#### About this exercise:
In the entries below, begin at the line that has "(0.00 s to 1.00 s)", stop after the line that has "Transcript, with fillers: is", and output those lines exactly with no pictures.

++++++

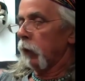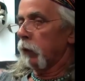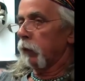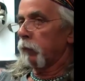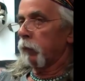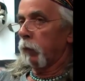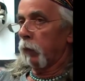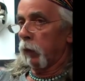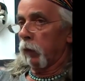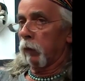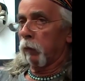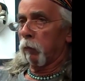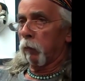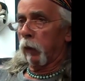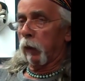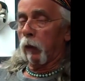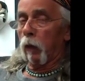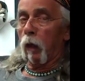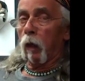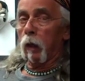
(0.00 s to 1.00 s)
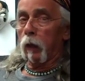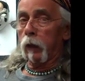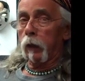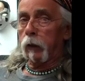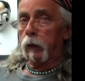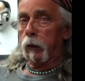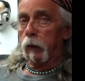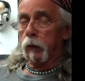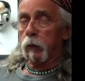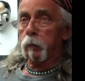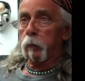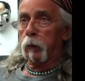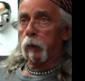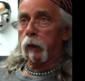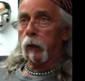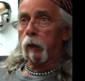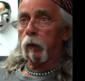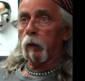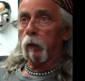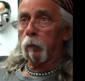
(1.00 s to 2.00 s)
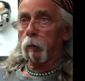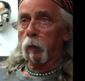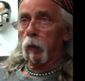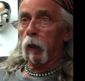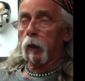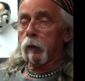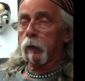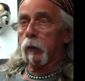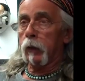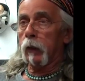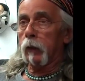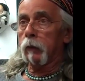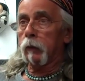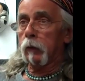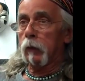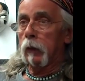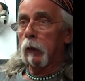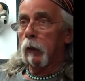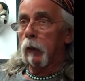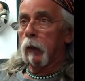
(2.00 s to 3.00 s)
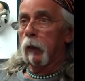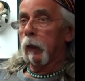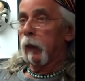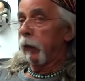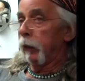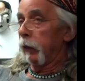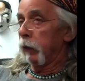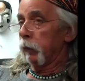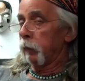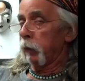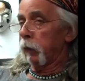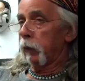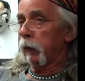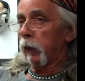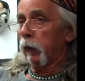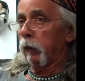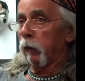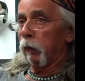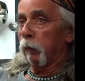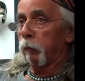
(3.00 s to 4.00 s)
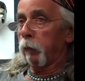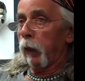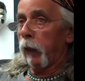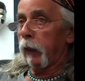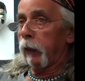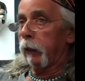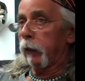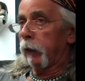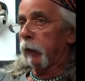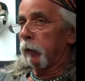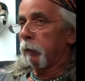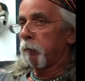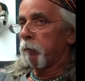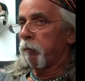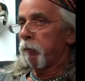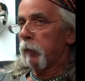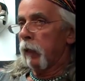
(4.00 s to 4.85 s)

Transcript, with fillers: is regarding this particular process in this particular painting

++++++

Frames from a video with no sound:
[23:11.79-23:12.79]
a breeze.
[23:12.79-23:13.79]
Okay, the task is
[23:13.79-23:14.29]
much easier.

++++++

#### Response to this task:
(0.00 s to 1.00 s)
(1.00 s to 2.00 s)
(2.00 s to 3.00 s)
(3.00 s to 4.00 s)
(4.00 s to 4.85 s)

Transcript, with fillers: is regarding this particular process in this particular painting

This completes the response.